2024-06-22 21:16:04,175:ERROR:certbot._internal.log:Some challenges have failed.

[Rihan9]

Hi all, we are still without a solution? I can't update my container until this issue is resolved, so I'm probably missing some security patch here.

[Dark-Noir]

It seems to be a DuckDNS issue, check here. I changed to my own DNS and it works fine.

[Rihan9]

Hi, I'm going to close this issue due to a 1 year+ waiting for nothing. Due to other problems I've switched to another reverse proxy, so I lost interest to a possible fix to this.

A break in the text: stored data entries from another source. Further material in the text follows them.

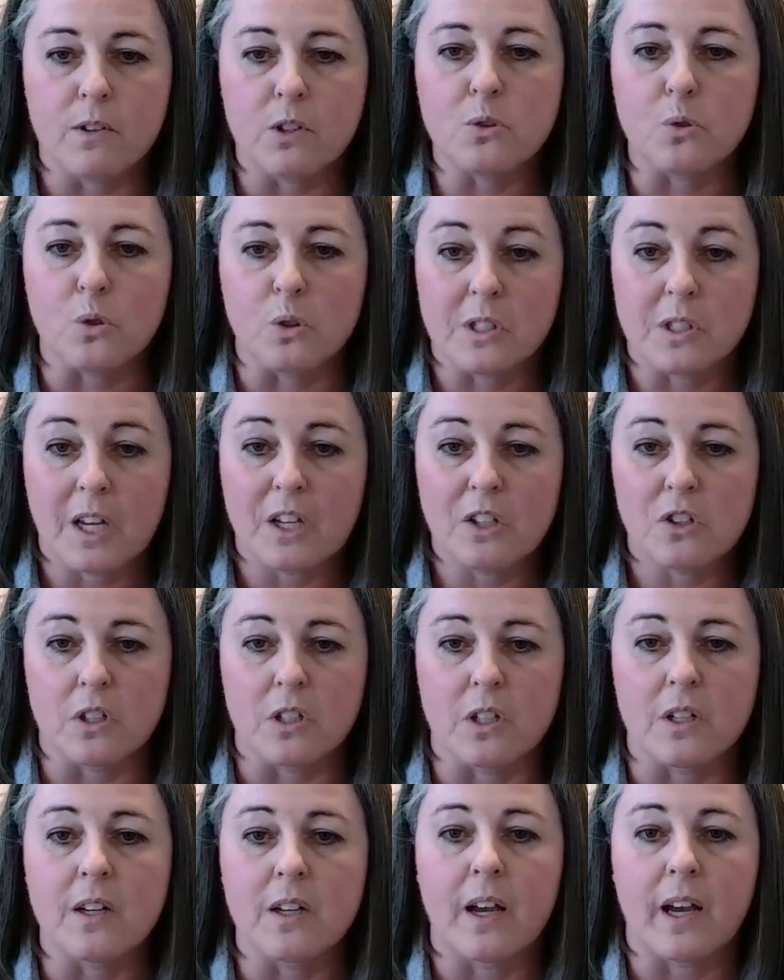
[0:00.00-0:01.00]

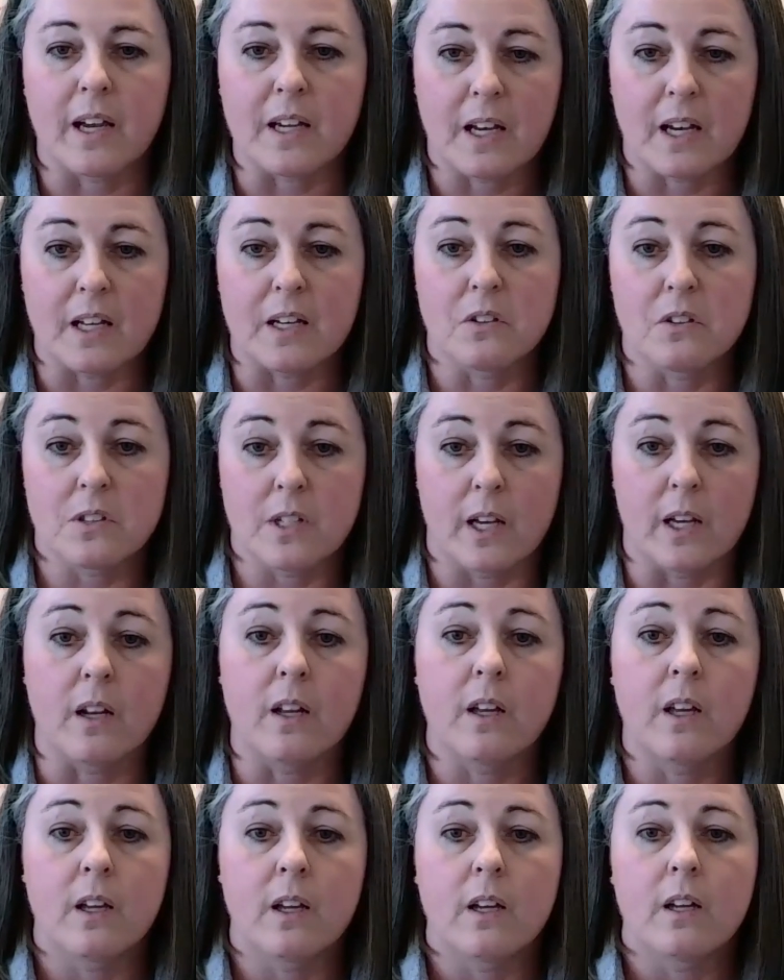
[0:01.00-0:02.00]
visualization, I kind of
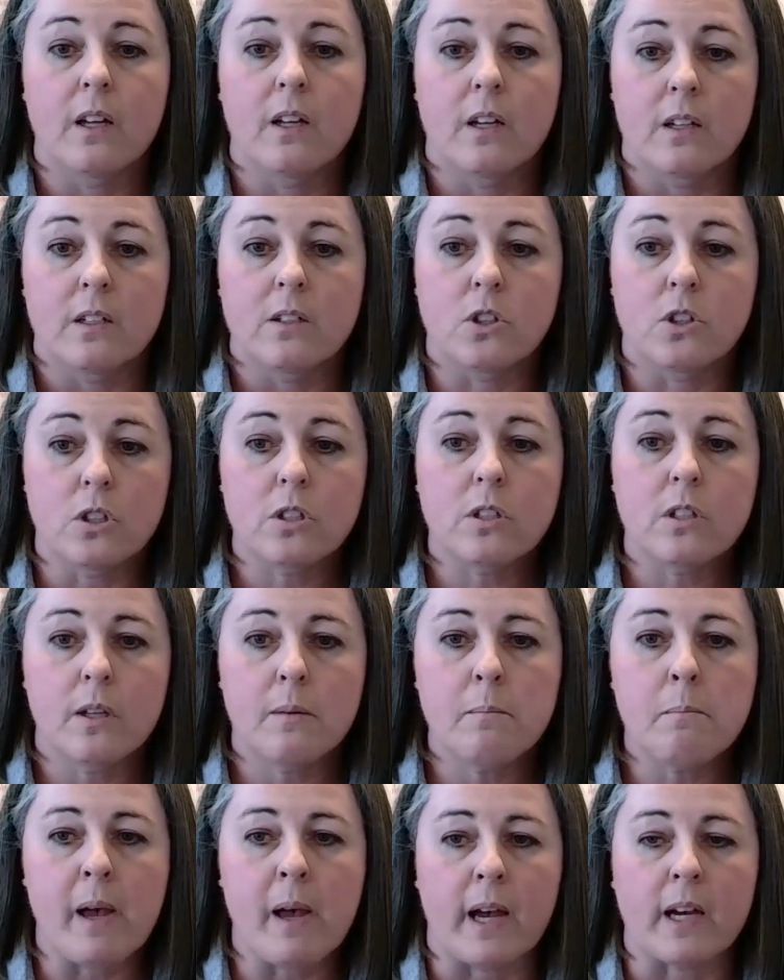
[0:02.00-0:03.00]
said, just
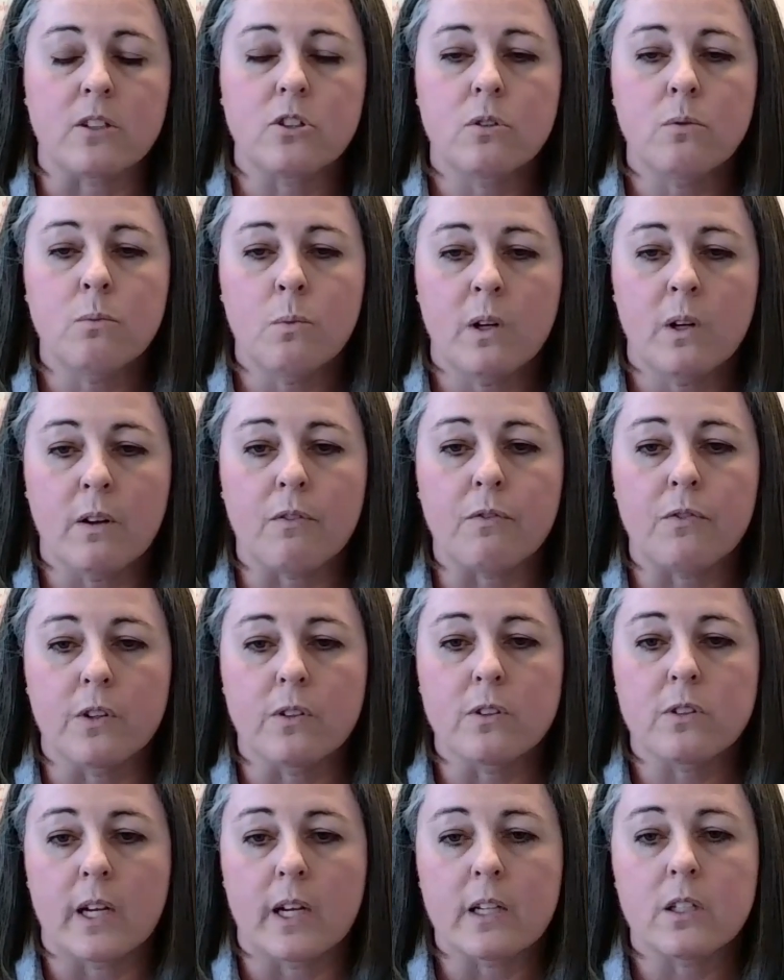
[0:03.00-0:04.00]
imagine what it
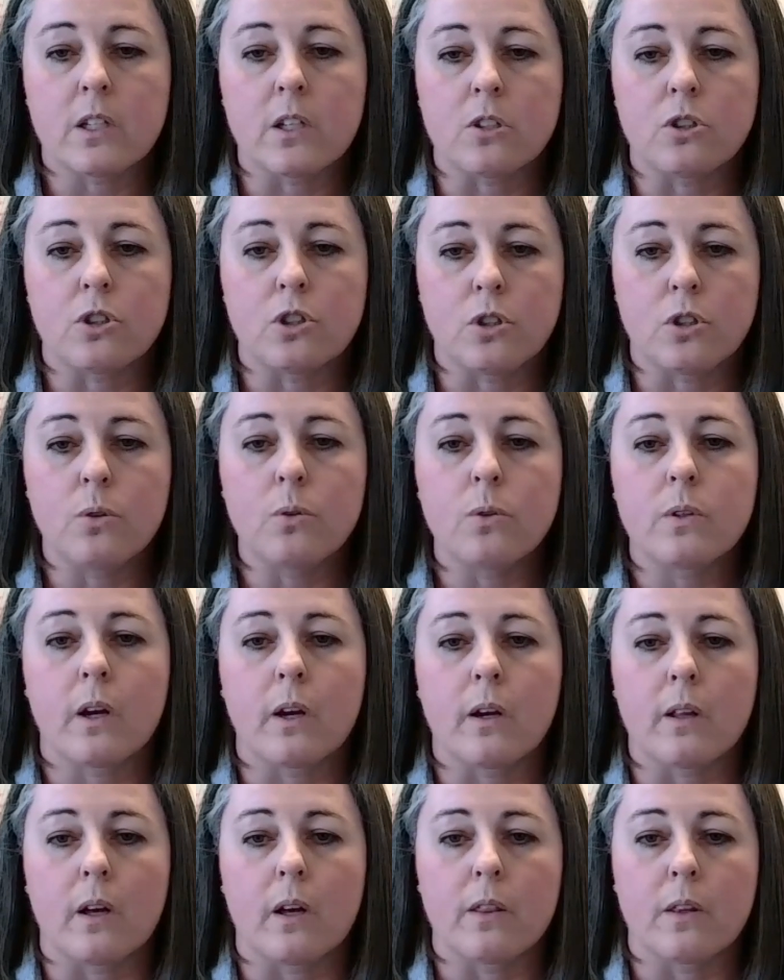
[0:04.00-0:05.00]
feels like to shoot
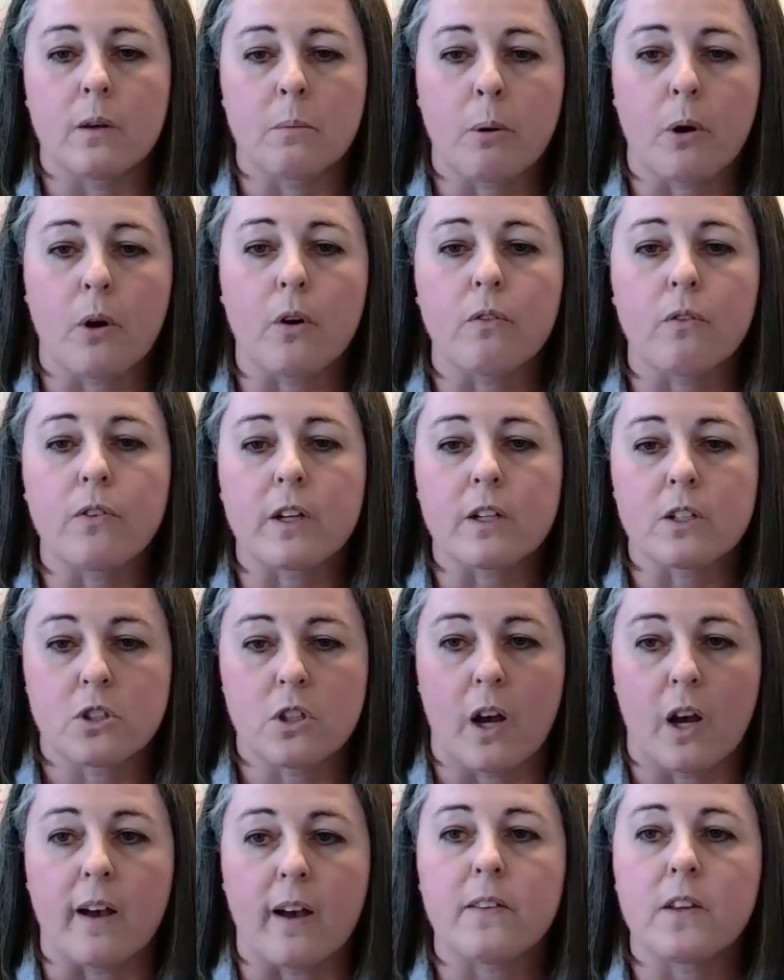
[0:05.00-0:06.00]
the perfect
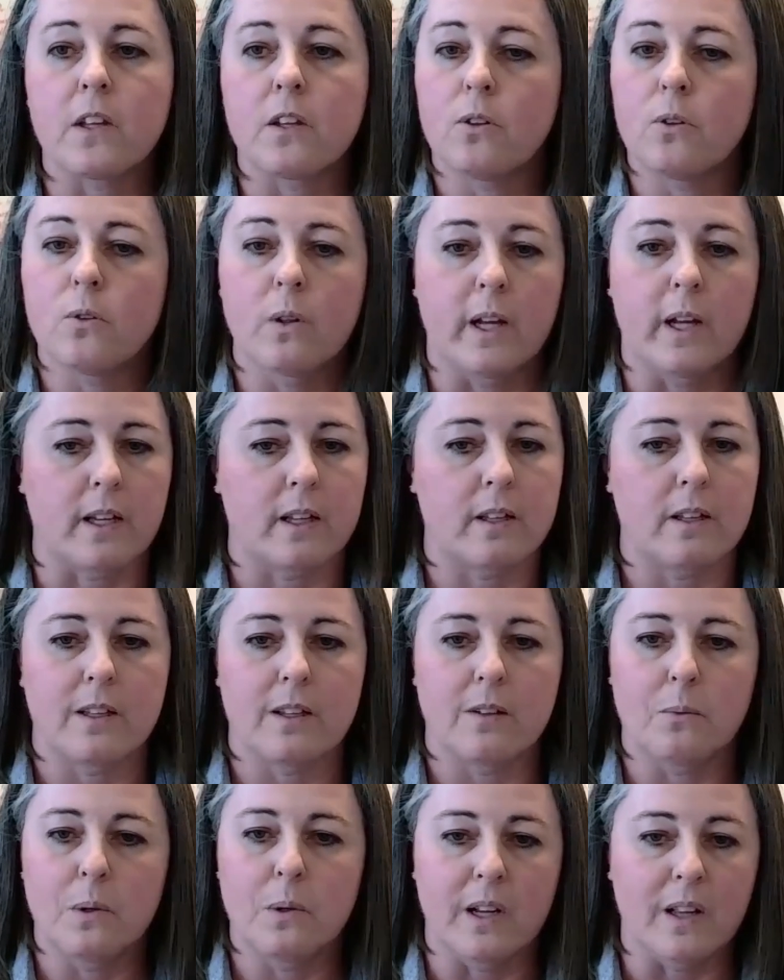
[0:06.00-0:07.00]
shot that you like,
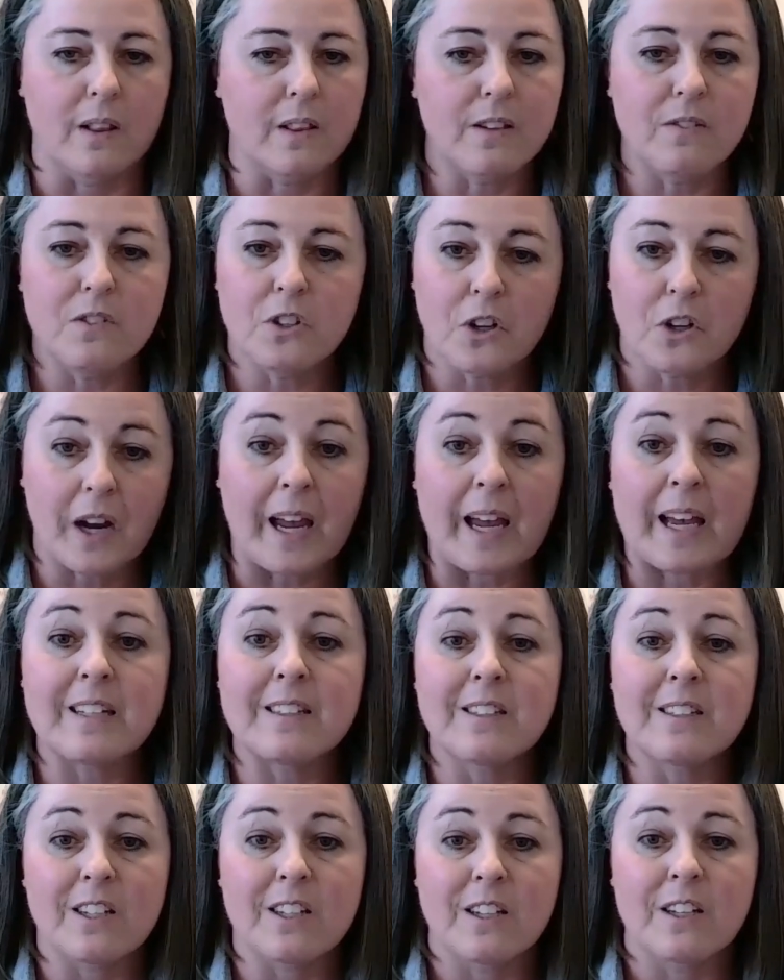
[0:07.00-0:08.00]
when it leaves your
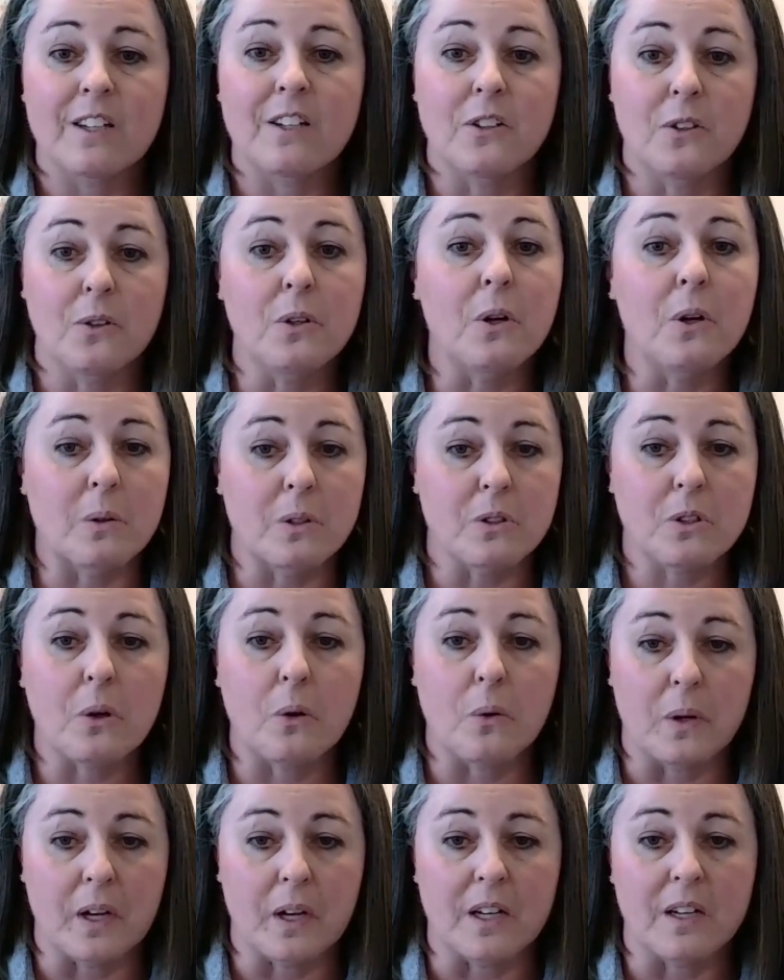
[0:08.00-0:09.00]
hands, it's
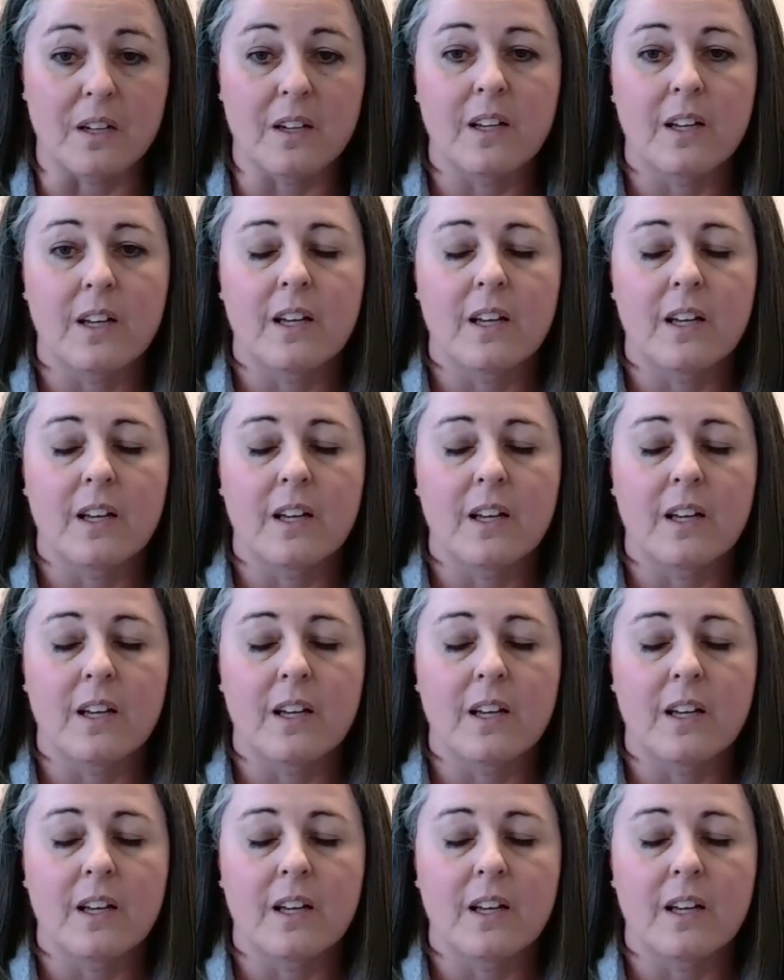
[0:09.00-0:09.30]
going in.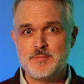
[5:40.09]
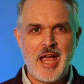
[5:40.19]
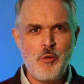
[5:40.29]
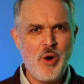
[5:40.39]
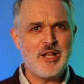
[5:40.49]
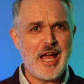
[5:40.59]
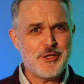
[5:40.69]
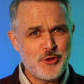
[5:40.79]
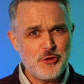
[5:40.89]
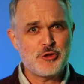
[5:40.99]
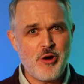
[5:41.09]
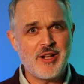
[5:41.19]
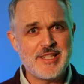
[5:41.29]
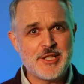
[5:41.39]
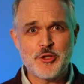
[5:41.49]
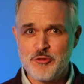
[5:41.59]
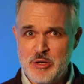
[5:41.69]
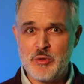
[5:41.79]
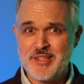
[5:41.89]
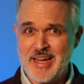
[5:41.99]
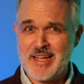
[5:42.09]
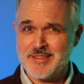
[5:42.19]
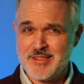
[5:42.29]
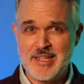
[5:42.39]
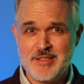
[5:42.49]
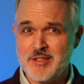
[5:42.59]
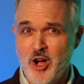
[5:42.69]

And while I do strongly disagree with it, as is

Have a nice day!

[Icakis]

Hello, I had the same problem but i'm using it with LXC container in proxmox and I have to install newer version of certbot. sudo pip install certbot-dns-duckdns Currently it's working with versions: certbot==2.1.0 certbot-dns-cloudflare==2.0.0 certbot-dns-multi==4.18.0 certbot_dns_duckdns==1.4

Also you should use 120 value for progation in seconds, because default it's not enough.

I now this issue is for docker container, but I found only this which is close to mine and can help someone to save some time.